The problem here is that your installer tries to import torch
, which is a not a good idea, because it fails unless developers/maintainers are able to guarantee the expected installation sequence (first torch
, then flash-attn
), which really should not be expected from batch installation processes or in new environments. This assumption routinely fails in Dockerfile
s of GPU-enabled Docker containers, because there we install GPU-enabled packages such as torch
as the last ones precisely because some of their wrappers still (despite all the educational efforts :) contain CPU-only versions as their requirements and we need to exchange the wrong CPU-only torch
(tensorflow
, xgboost
, ...) for the correct GPU-enabled version, and we do it at the very end of the installation process, after all their wrappers and reverse dependencies have been already installed.

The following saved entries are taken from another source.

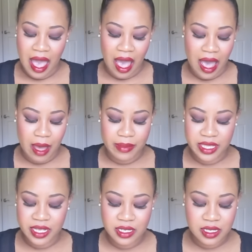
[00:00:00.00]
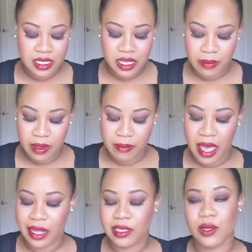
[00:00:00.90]
Um, but this is a sleeping
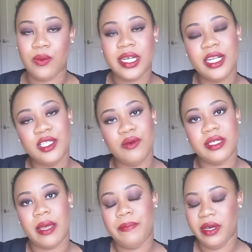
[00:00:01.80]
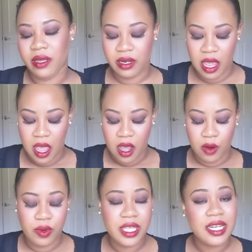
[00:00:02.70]
mask. So what I do is I put
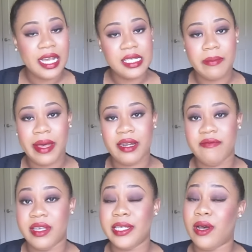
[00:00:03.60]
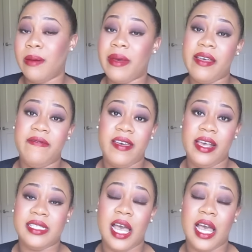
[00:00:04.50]
a really nice amount of this on my face.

Make sure you're using the latest version of pip, wheel and setuptools. Then it's fine.
python3 -m venv .venv
source .venv/bin/activate
python -m pip install --upgrade pip wheel setuptools
python -m pip install flash-attn
Installing collected packages: mpmath, typing-extensions, sympy, nvidia-nvtx-cu12, nvidia-nvjitlink-cu12, nvidia-nccl-cu12, nvidia-curand-cu12, nvidia-cufft-cu12, nvidia-cuda-runtime-cu12, nvidia-cuda-nvrtc-cu12, nvidia-cuda-cupti-cu12, nvidia-cublas-cu12, networkx, MarkupSafe, fsspec, filelock, einops, triton, nvidia-cusparse-cu12, nvidia-cudnn-cu12, jinja2, nvidia-cusolver-cu12, torch, flash-attn
Successfully installed MarkupSafe-2.1.5 einops-0.8.0 filelock-3.15.4 flash-attn-2.6.1 fsspec-2024.6.1 jinja2-3.1.4 mpmath-1.3.0 networkx-3.3 nvidia-cublas-cu12-12.1.3.1 nvidia-cuda-cupti-cu12-12.1.105 nvidia-cuda-nvrtc-cu12-12.1.105 nvidia-cuda-runtime-cu12-12.1.105 nvidia-cudnn-cu12-8.9.2.26 nvidia-cufft-cu12-11.0.2.54 nvidia-curand-cu12-10.3.2.106 nvidia-cusolver-cu12-11.4.5.107 nvidia-cusparse-cu12-12.1.0.106 nvidia-nccl-cu12-2.20.5 nvidia-nvjitlink-cu12-12.5.82 nvidia-nvtx-cu12-12.1.105 sympy-1.13.1 torch-2.3.1 triton-2.3.1 typing-extensions-4.12.2
Does anyone know how we can use the flash_attn current version in T4 GPU? I am using a model that uses flash attn and I am unable to load it in the T4 machine
anyone having problems with macbookpro m3?
Following sequence works:
python -m venv ~/myvenv
source ~/myvenv/bin/activate
pip install torch==2.3.0 torchvision torchaudio --index-url https://download.pytorch.org/whl/cu118
pip install wheel
pip install flash-attn --no-build-isolation
When I run pip install flash-attn, it says that. But obviously, it is wrong. See screenshot.